SAMIL logged 8% revenue growth, while its EBITDA performance was impacted by difficult macros and on-going expansion activities across divisions. Underpinned by its innate engineering and manufacturing capabilities, SAMIL targets a major ramp-up in consumer electronics manufacturing, supported by strong vertical and backward integration initiatives (in mobile phone components, PCBA, silicon wafer components) over the next 5 years. The management offered a glimpse of its next 5-year plan, per which it eyes USD108bn group revenue by FY30 (vs USD25.7bn in FY25 on gross basis). We believe that with the worst-behind for core business, major foray into consumer electronics amid the bold vision for FY30 grants SAMIL a strong footing. We raise our SoTP-based TP by 20% to Rs180 (from Rs150 earlier) to reflect improving outlook; maintain BUY.

Modest revenue growth; margin impacted by macros and ongoing expansion Revenue grew 8.3% YoY to Rs 293.2 (above Consensus estimate) led by Modules & Polymers (up 12%) and Emerging businesses (up 41%). EBITDA declined 10% YoY to Rs26.4bn, with EBITDA margin down by 70bps QoQ to 9% owing to gross-margin contraction and higher other expenses. Adj PAT stood at Rs10.5bn (down 23% YoY), largely on account of higher depreciation. SAMIL’s net debt-to-EBITDA stood at 0.9x.

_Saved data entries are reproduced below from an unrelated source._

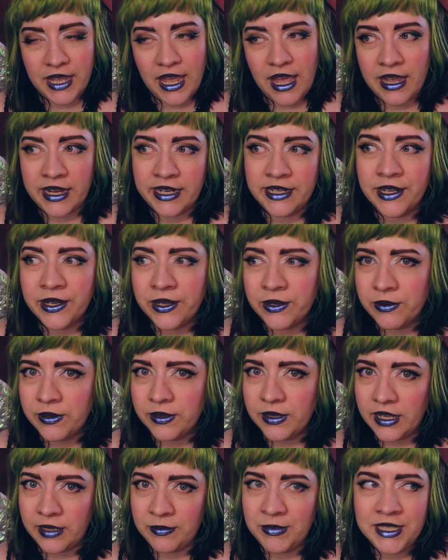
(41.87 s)
I
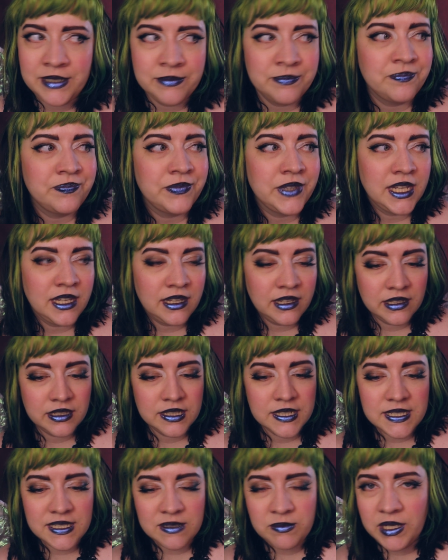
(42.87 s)
know. I mean,
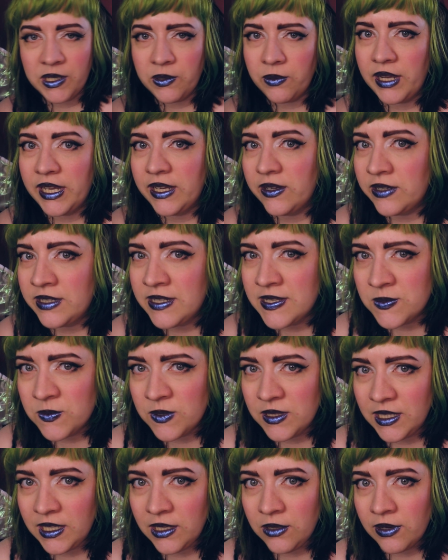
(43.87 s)
to be quite honest
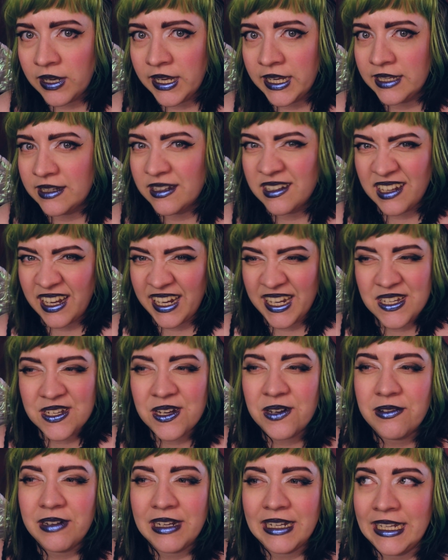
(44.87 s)
with you, I
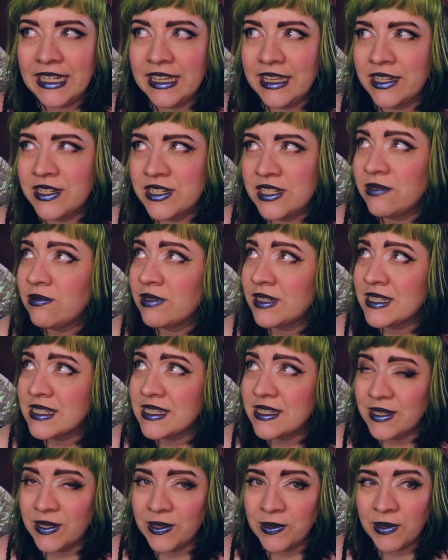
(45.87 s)
don't really think she wants
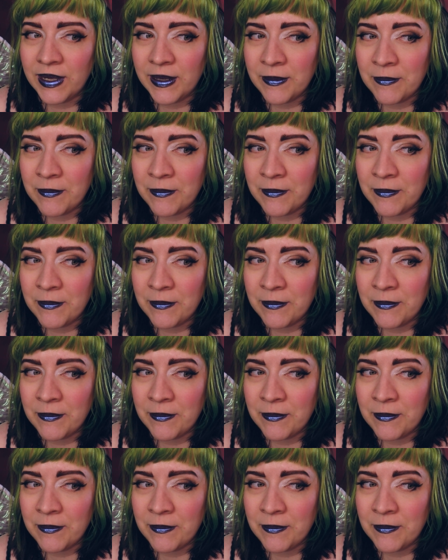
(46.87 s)
to,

Earnings Call KTAs 1) The management highlighted continued outperformance vs the underlying industry, against the backdrop of muted global production; SAMIL’s revenue grew ~8% vs 1% degrowth in global light vehicles. PV volume de-growth in the developed markets of Europe and North America was largely offset by growth in the emerging markets of China and India. CV volume declined 5% YoY; sustained premiumization trends and growing share of SUVs/Hybrids would support the secular content growth. 2) While most global macros are largely stable, there was some uncertainty owing to the evolving trade dynamics. 3) The first consumer electronics plant commenced production in Q3FY25, and is ramping up sharply with 15-17mn units production expected in FY26. Two significantly larger plants would come on-stream in Q2FY26/Q3FY27 and are seen supporting SAMIL’s vertical integration efforts. 4) While such greenfields would manufacture mobile phone components (cover glass) to begin with, they have capability to branch out into other products as well. SAMIL aims to move beyond assembly, into full-scale consumer electronics manufacturing, backed by strong backward integration initiatives. 7) A new PCBA plant is being set-up to cater to internal needs as well as for external sales to customers; another greenfield is being set up to supply components used in the manufacture of silicon wafers, to support players in the semi-con industry. 8) With most pressures now behind for the Modules and Polymers division, margin should improve for the segment, contingent on OEM volume recovery. 9) In the Vision Systems division, SAMIL has made a breakthrough in camera monitoring systems for CV applications. 10) FY26 capex guidance stands at Rs60bn, of which 50% would be growth-oriented (mainly toward non-auto businesses).